Livingston shakes her head when recounting how she has heard young people state that they will not try something out of fear of making mistakes.

“You are going to make mistakes,” she offered, “you just can’t be afraid of anything.” 

She shared two great examples from her early work history. Once, while delivering concrete (she ran a one-person concrete factory for a while in Adams, Neb.), she ended up encasing a storage trailer in concrete. On another occasion she took out a gas station’s fuel pumps with an articulated tractor and didn’t realize it until the station called the office.

She laughed, “You just have to keep going.”

It should be noted that running a concrete factory resulted from experience driving a concrete truck. Driving a concrete truck was possible because she earned a commercial driver’s license to drive a school bus. 

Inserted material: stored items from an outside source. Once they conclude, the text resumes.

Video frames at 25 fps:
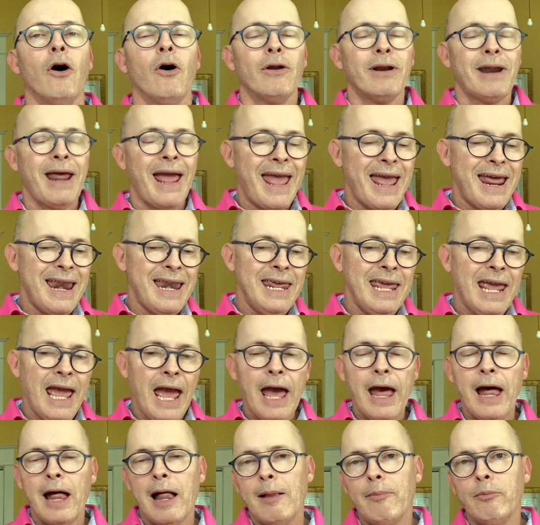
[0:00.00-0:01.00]
on any
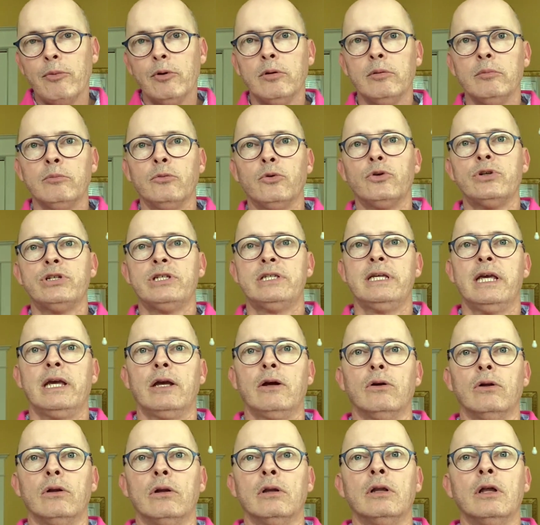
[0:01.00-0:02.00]
album or
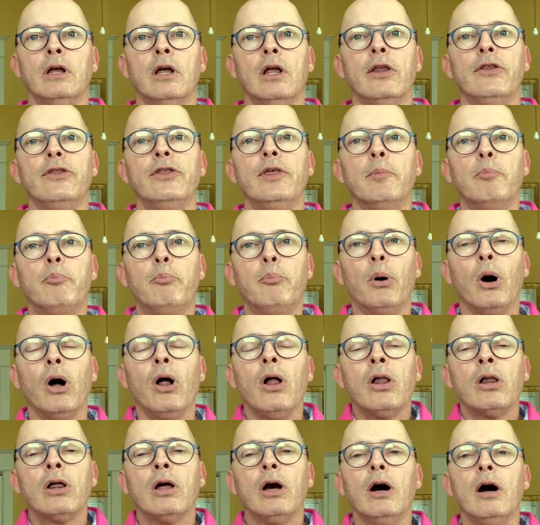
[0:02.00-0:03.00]
single, the
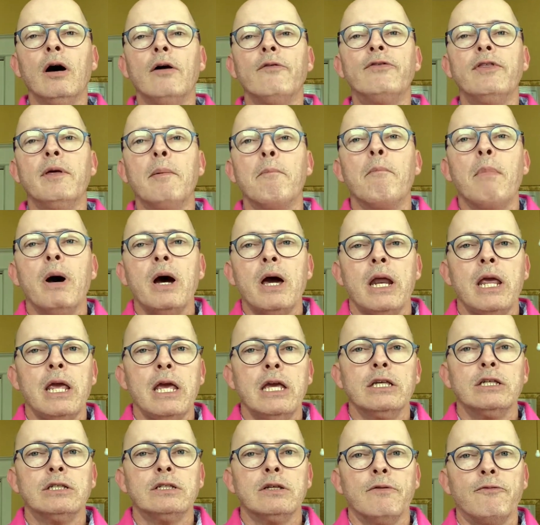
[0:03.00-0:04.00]
bulk of the
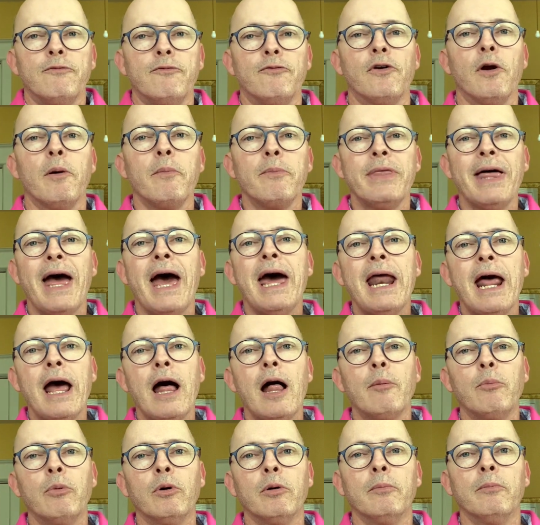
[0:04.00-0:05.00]
monies from that
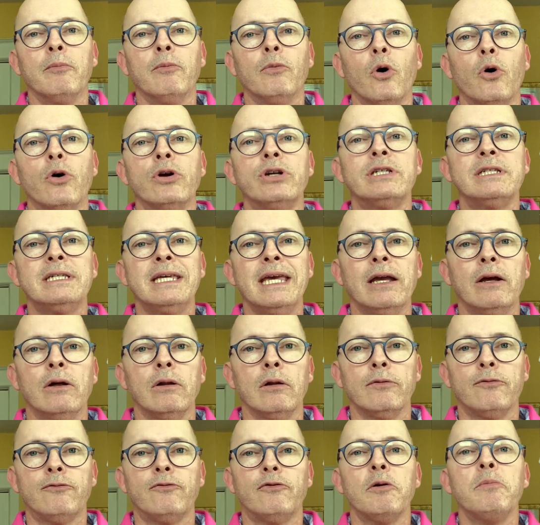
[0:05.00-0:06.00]
album or
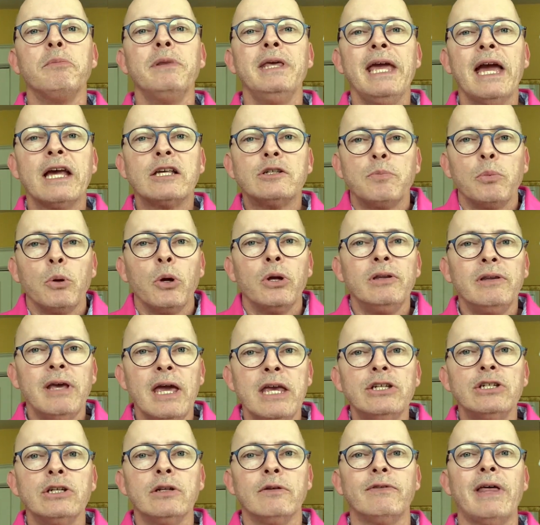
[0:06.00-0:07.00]
single, from the
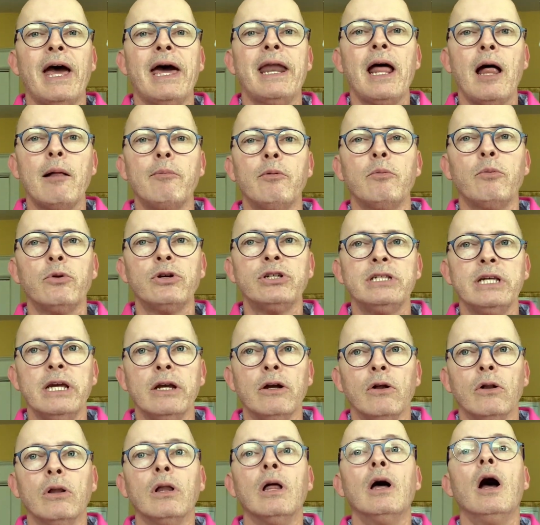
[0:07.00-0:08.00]
exploitation of that album or
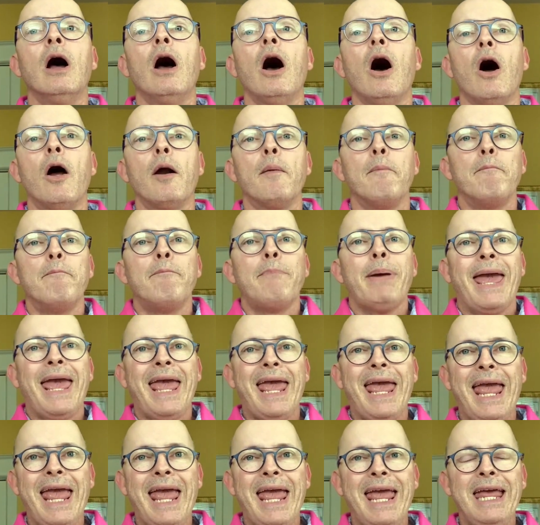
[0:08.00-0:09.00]
single, are
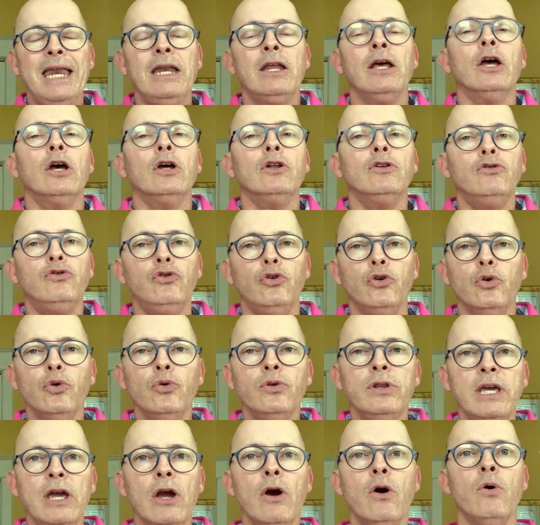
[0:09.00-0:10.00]
paid to
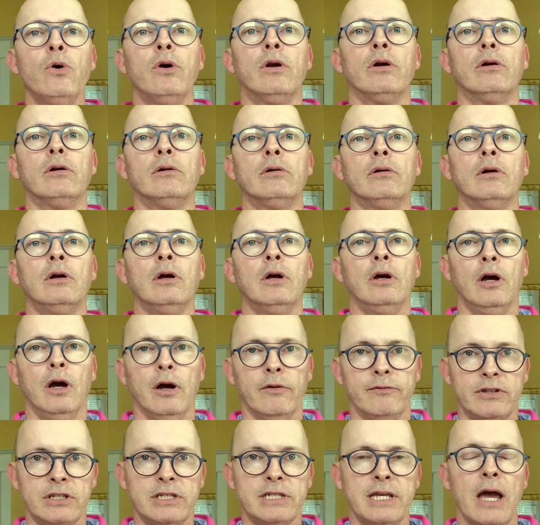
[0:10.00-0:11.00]
the owner
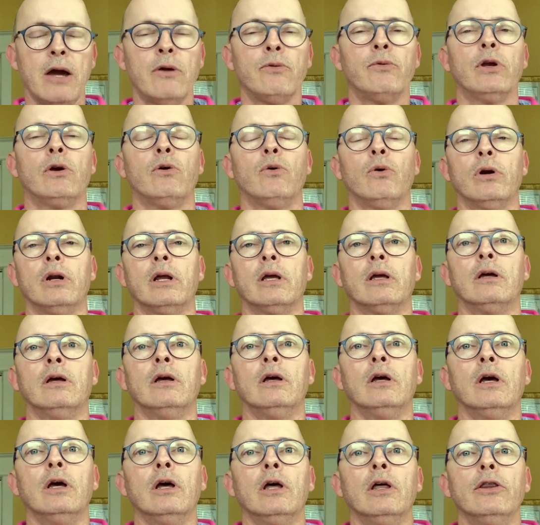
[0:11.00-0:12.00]
of the sound recording.
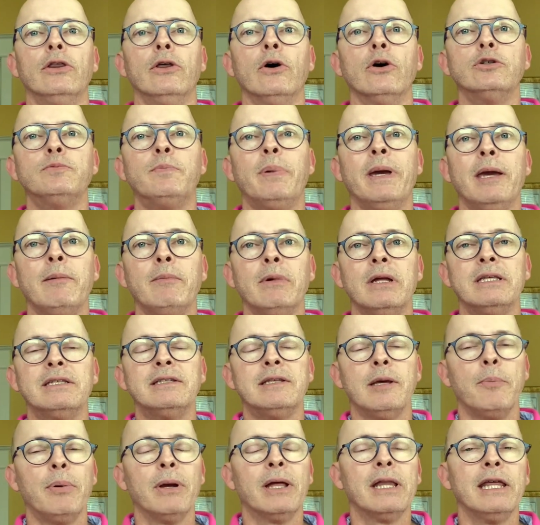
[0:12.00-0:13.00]
Those payments
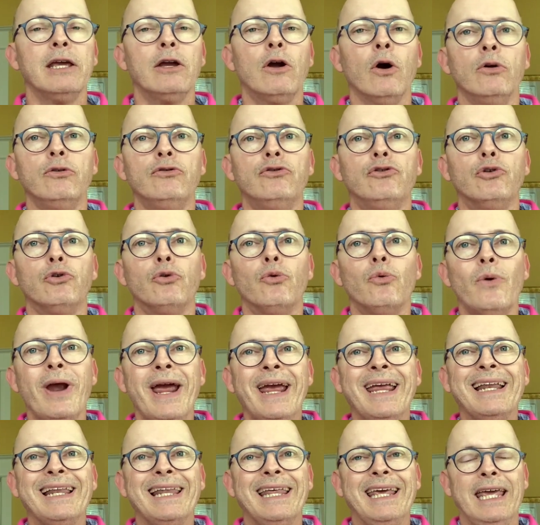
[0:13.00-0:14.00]
typically go
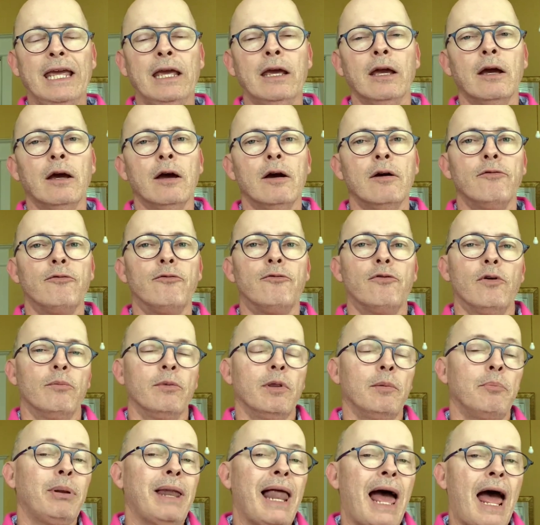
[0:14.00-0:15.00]
directly from
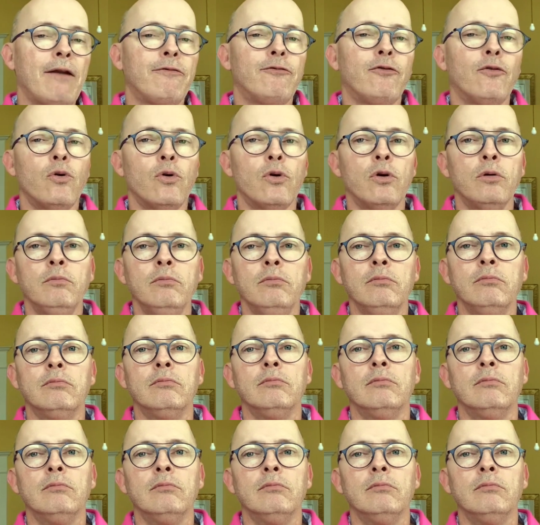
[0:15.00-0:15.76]
the platform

In 1998, upon buying the home on Birch Creek, Livingston decided to stay put. She opened a welding service and would weld whatever came through the door. After going to Longview to get a prop repaired for her fishing boat, she made plans to attend an aluminum welding class in Missouri.  

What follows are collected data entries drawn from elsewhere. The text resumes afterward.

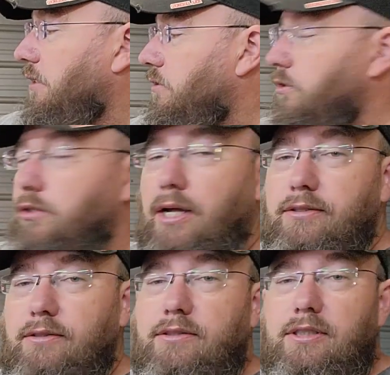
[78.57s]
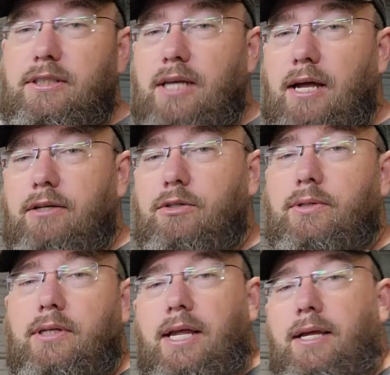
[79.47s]
so you guys can see how to do
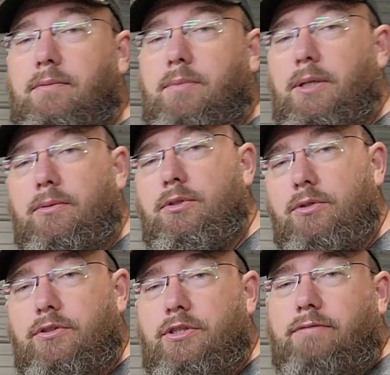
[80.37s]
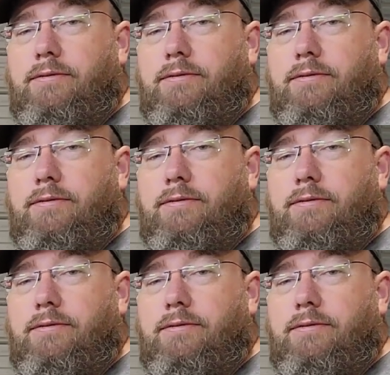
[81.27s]
it and be able to do it yourself.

“My recommendation for anyone interested in welding is to become specialized – aluminum, titanium, magnesium, stainless steel. There is a real need for aluminum welders today; for some reason people are intimidated by it,” she remarked.       

Being on the shores of one of the best bass lakes in the nation is a good place for an aluminum welding specialist.

“I am lucky in that I don’t have to advertise,” she stated, “it’s all word of mouth.”

While Livingston welcomes the opportunity to share her experiences of jumping into a unique field of work, she hasn’t found the proper venue to do so.

She added, “I do wish that the program which I used back in the early ‘70s was brought back. Paying that minimum wage while I earned a skill made all the difference.” 

For any young person uncertain about the future path, there is an amazing example of fortitude, dedication and bravery just up the road at Lake Fork.